El presidente de Estados Unidos, Donald Trump, anunció una pausa de 90 días en la suba de aranceles para el resto de los países. Al mismo tiempo, comunicó un aumento al 125% del arancel aplicado a las importaciones provenientes de China, en respuesta a lo que calificó como una “falta de respeto” del país asiático hacia los mercados internacionales.
Y añadió: "Por otro lado, y considerando que más de 75 países han convocado a representantes de Estados Unidos, incluyendo los Departamentos de Comercio, Tesoro y el Representante Comercial de Estados Unidos (USTR), para negociar una solución a los temas en discusión en relación con el comercio, las barreras comerciales, los aranceles, la manipulación de divisas y los aranceles no monetarios, y que estos países no han tomado represalias de ninguna manera contra Estados Unidos, a instancias mías, he autorizado una PAUSA de 90 días y una reducción sustancial del arancel recíproco durante este período, del 10%, también con efecto inmediato".
En la noche del martes, Trump volvió a defender su agresiva política arancelaria en un acto del Comité Nacional Republicano del Congreso, en Washington. En una nueva muestra de su estilo confrontativo, minimizó las críticas que recibe tanto dentro como fuera de su partido y reafirmó su convicción sobre los beneficios de su estrategia comercial. "China quiere hacer un acuerdo, desesperadamente, pero no sabe cómo empezarlo", indicó
En su intervención, recurrió a su estilo habitual, cargado de provocaciones, Trump aseguró que "esos países" a los que les impuso aranceles, y que están tratando de responder de manera acorde, en realidad lo están "llamando" desesperado y le están "besando el culo" con tal de lograr un acuerdo.

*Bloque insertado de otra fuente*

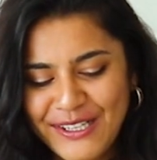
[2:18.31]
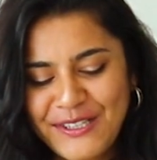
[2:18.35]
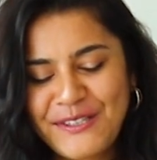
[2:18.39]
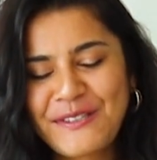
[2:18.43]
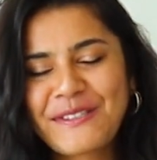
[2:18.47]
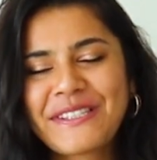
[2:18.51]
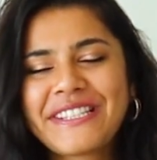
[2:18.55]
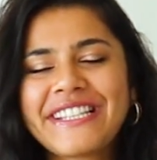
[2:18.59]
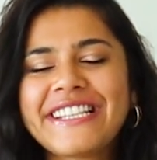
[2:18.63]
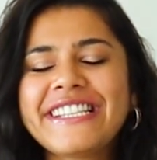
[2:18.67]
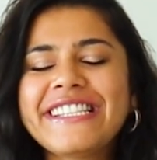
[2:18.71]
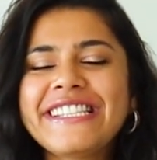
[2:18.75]
So
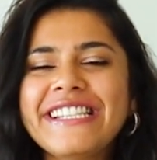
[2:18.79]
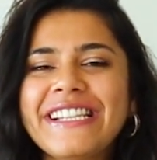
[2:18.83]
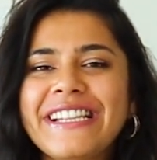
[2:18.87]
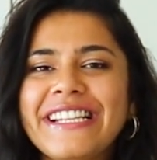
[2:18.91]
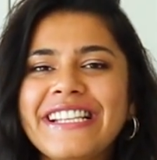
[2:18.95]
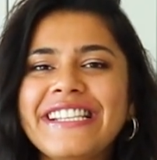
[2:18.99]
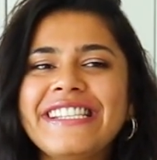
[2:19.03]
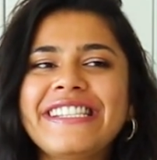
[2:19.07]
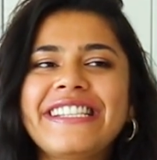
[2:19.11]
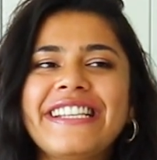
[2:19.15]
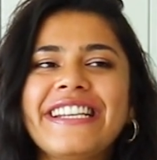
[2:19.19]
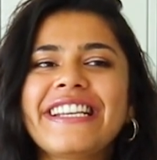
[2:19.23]
this
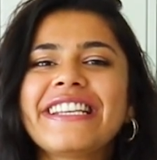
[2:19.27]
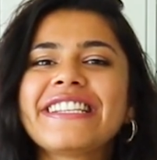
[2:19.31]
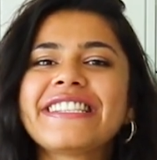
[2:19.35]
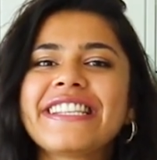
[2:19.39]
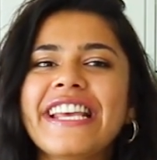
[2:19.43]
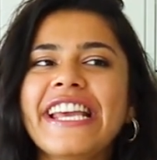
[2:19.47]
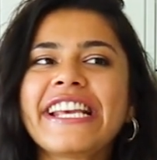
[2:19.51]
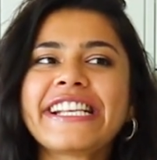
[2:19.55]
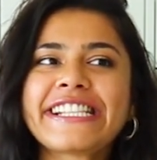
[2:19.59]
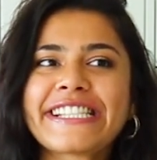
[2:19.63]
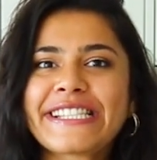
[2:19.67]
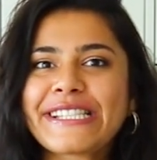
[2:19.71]
list is
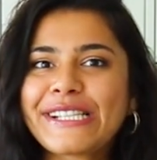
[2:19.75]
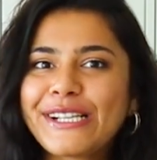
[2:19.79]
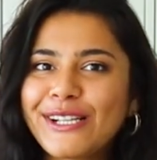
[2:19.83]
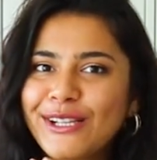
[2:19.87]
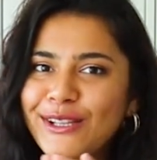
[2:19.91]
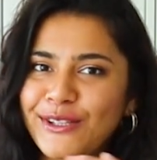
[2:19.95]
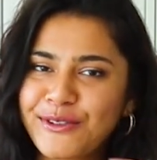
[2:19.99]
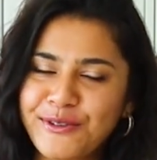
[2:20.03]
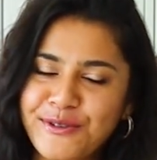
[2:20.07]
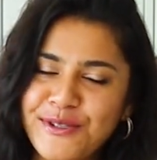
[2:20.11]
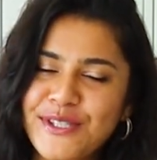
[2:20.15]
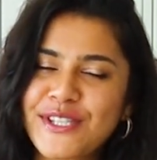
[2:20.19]

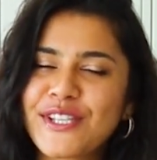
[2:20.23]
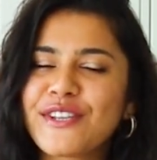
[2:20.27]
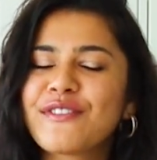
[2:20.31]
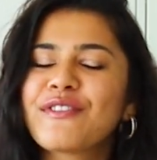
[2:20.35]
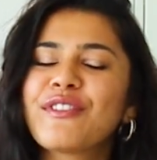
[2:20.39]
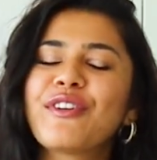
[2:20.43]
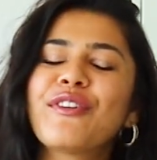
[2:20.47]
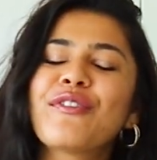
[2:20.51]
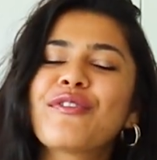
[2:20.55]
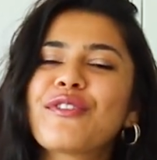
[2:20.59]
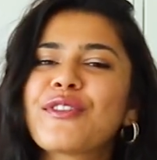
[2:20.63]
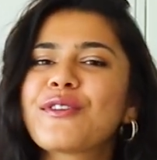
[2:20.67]
exclusive
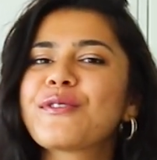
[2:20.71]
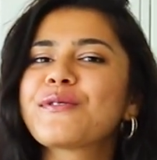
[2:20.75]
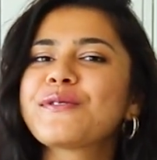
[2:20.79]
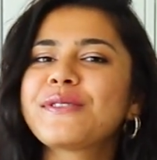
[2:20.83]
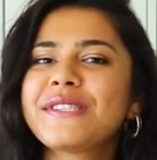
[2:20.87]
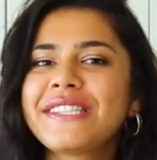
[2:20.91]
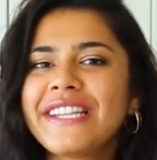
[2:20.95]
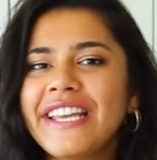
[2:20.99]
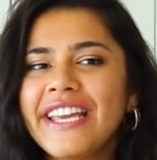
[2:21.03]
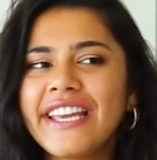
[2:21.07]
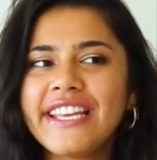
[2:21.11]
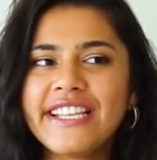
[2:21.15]
of
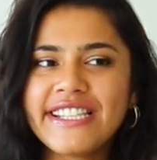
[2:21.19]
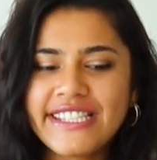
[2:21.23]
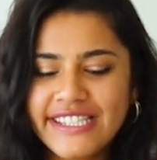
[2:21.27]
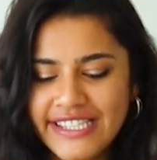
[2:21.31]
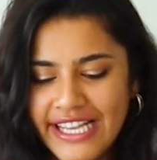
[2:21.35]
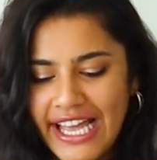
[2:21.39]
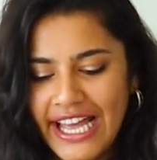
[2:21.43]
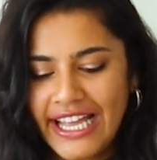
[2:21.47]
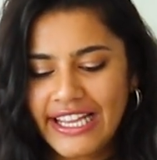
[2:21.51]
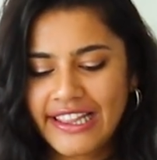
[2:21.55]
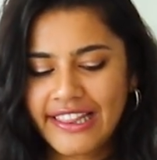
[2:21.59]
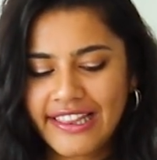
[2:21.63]
those things,
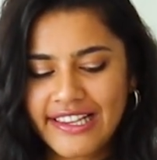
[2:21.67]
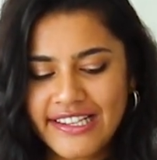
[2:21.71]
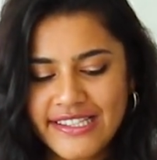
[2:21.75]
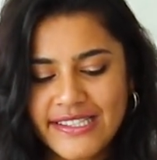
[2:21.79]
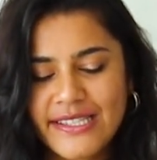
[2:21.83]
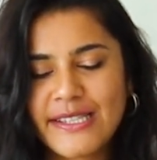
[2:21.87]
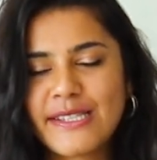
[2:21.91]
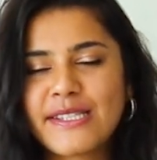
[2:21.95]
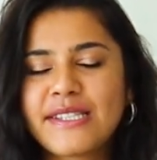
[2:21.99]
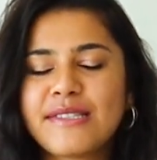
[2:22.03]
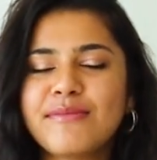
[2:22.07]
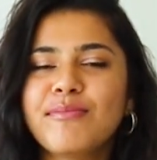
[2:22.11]
and
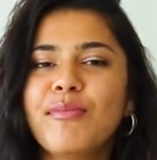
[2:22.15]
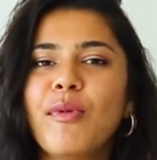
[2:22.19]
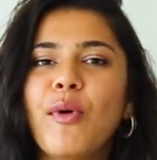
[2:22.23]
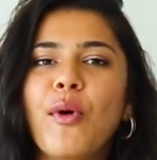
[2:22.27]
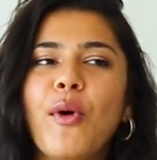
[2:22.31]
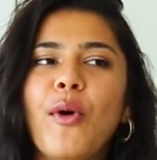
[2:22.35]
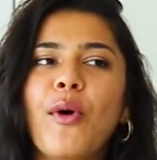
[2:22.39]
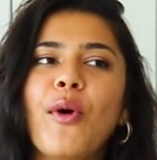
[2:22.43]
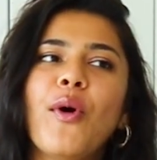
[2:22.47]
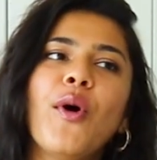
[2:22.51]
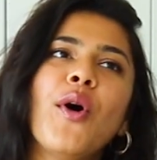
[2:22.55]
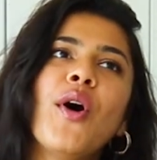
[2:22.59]
this is
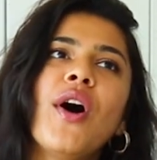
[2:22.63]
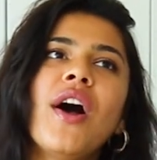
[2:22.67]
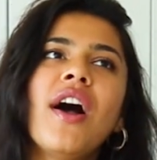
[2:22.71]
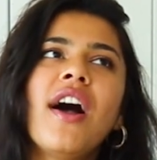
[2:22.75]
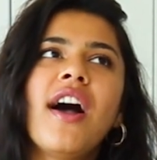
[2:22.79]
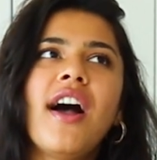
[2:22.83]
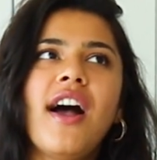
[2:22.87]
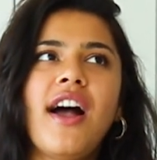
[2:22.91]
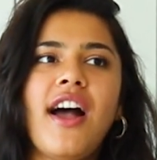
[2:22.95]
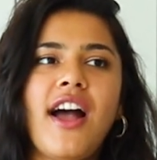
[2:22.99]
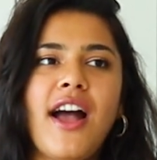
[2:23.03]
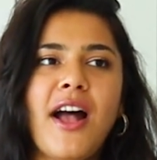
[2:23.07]
more
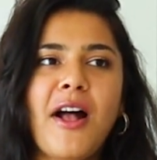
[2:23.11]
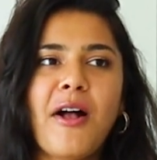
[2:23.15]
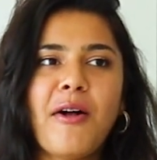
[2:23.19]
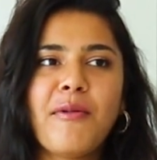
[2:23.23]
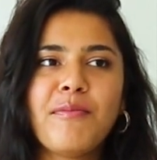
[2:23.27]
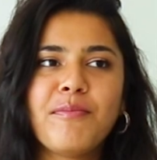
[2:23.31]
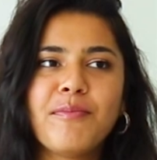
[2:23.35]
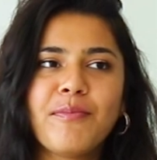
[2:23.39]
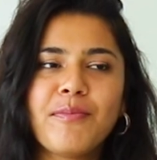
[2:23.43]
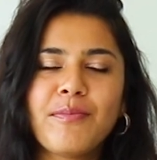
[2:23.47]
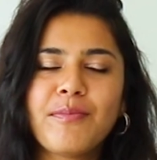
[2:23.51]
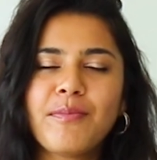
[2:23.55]

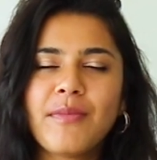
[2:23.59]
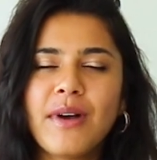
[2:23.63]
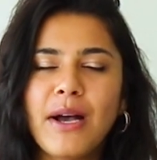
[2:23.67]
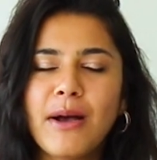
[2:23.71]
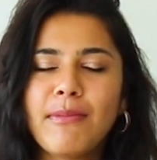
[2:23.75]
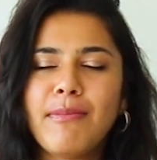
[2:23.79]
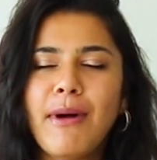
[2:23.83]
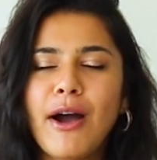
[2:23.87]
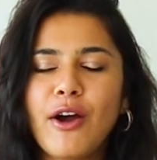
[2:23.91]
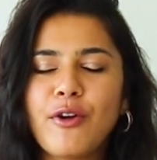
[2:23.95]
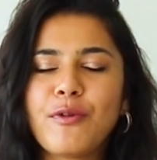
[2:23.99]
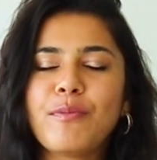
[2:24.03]

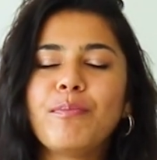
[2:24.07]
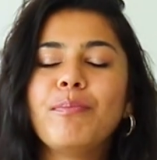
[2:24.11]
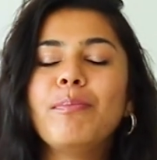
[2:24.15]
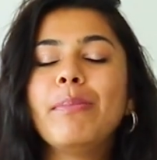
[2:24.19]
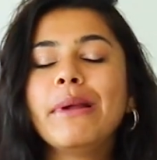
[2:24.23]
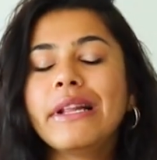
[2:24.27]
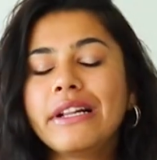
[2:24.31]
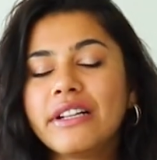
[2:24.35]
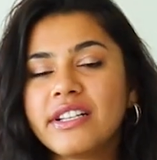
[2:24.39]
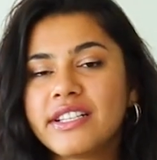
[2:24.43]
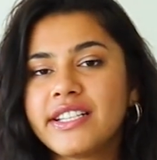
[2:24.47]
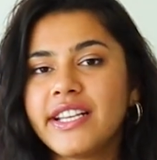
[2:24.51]
about
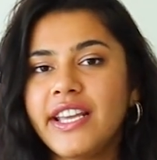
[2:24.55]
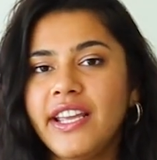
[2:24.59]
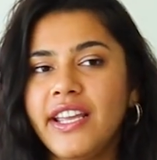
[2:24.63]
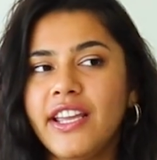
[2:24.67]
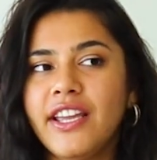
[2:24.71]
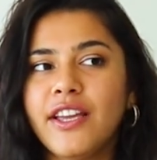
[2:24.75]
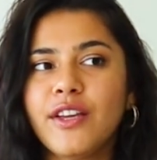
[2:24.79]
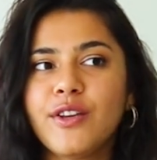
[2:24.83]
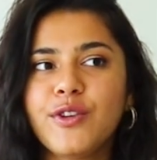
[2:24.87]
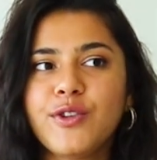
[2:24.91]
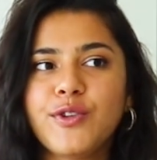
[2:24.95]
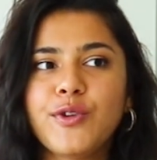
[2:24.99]

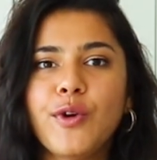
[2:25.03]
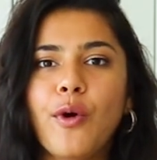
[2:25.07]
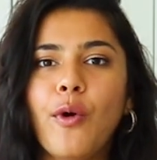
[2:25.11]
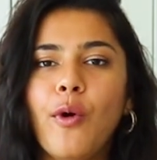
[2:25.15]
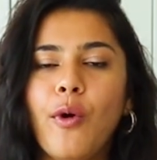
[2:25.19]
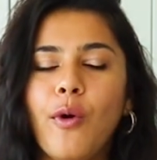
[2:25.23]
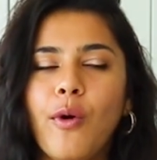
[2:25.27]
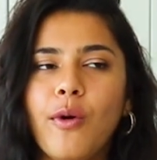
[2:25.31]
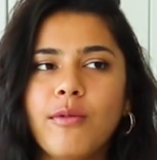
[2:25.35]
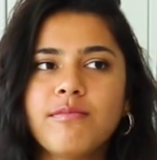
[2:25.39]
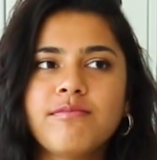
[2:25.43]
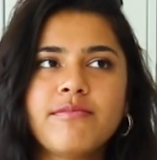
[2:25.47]
building
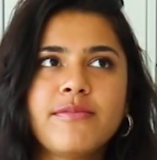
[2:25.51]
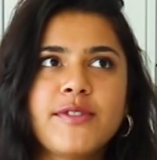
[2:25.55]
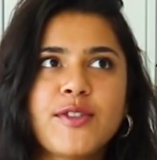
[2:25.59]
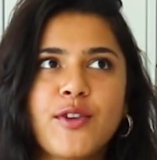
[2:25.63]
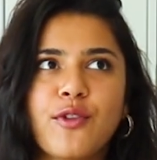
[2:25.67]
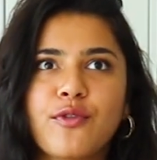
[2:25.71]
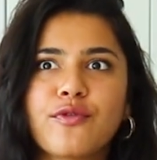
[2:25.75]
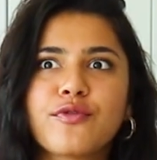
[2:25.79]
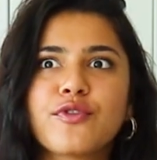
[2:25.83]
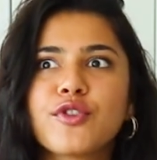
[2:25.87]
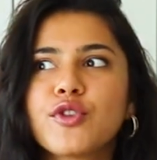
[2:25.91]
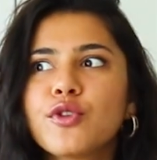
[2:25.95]
your
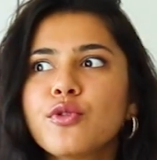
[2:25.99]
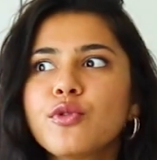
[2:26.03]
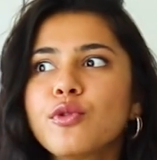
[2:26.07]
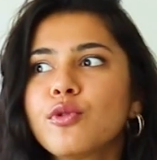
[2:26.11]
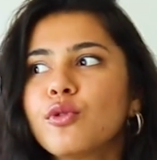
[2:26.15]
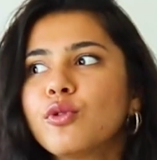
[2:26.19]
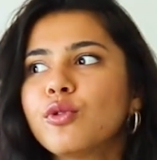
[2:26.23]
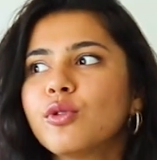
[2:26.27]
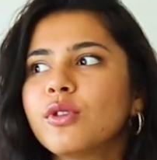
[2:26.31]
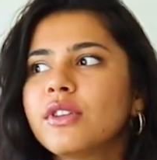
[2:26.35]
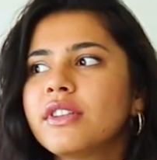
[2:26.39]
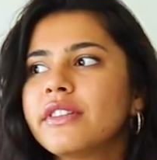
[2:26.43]
sort of
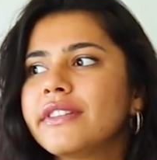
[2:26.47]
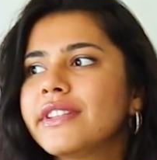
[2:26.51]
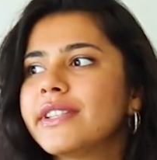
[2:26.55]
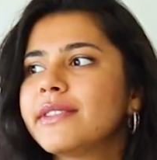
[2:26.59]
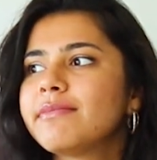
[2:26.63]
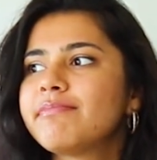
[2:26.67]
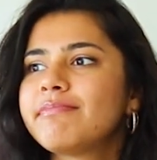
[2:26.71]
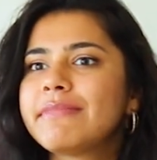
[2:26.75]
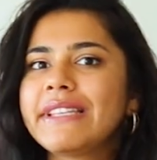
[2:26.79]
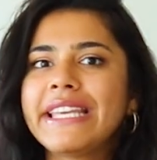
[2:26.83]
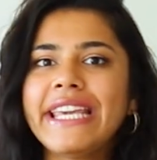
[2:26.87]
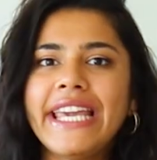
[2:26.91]

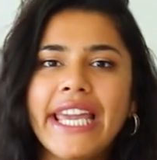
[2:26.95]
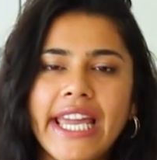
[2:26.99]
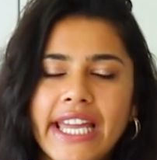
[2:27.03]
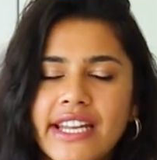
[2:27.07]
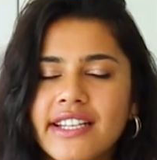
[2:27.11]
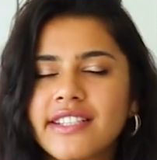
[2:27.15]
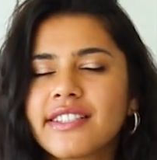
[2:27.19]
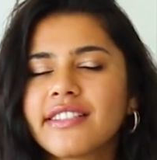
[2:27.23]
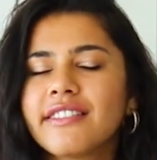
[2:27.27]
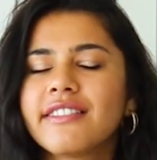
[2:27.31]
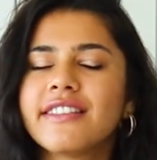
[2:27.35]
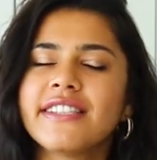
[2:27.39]
tool
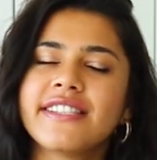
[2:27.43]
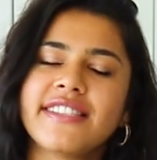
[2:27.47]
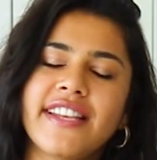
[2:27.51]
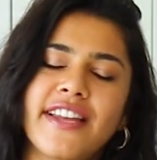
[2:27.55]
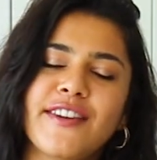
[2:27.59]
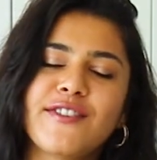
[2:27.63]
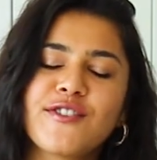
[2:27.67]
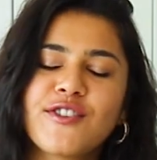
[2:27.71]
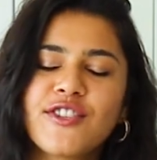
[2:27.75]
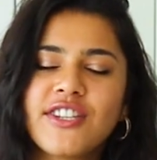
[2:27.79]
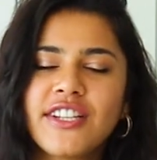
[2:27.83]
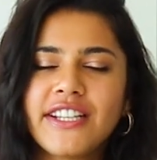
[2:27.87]
kit,
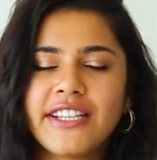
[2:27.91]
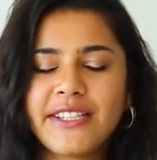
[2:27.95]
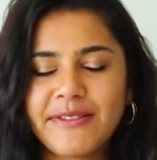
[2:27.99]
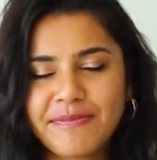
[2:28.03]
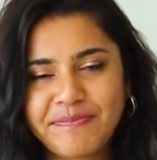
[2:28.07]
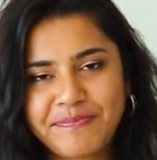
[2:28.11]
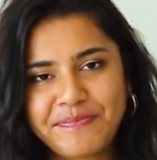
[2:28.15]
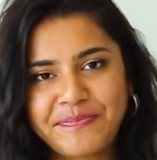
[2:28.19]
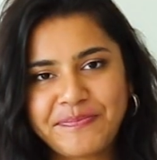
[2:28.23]
essentially.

"Se mueren por tener un acuerdo. 'Por favor, por favor, haré lo que sea, señor, haré lo que sea'", afirmó el mandatario de los Estados Unidos imitando voces.
Lejos de moderar su tono, Trump también apuntó contra figuras de su propio partido. Arremetió contra legisladores republicanos que cuestionan su forma de encarar la política comercial y que proponen que el Congreso asuma un rol más activo en las negociaciones.
"Y luego veo a algunos republicanos rebeldes decir que el Congreso debería encargarse de las negociaciones. Miren, les digo una cosa, ustedes no negocian como yo negocio", afirmó.
También aseguró que la decisión sobre una posible desescalada comercial con China depende ahora de Beijing, al tiempo que anunció medidas arancelarias sobre productos farmacéuticos y mayores impuestos a las importaciones de bajo valor procedentes del país asiático.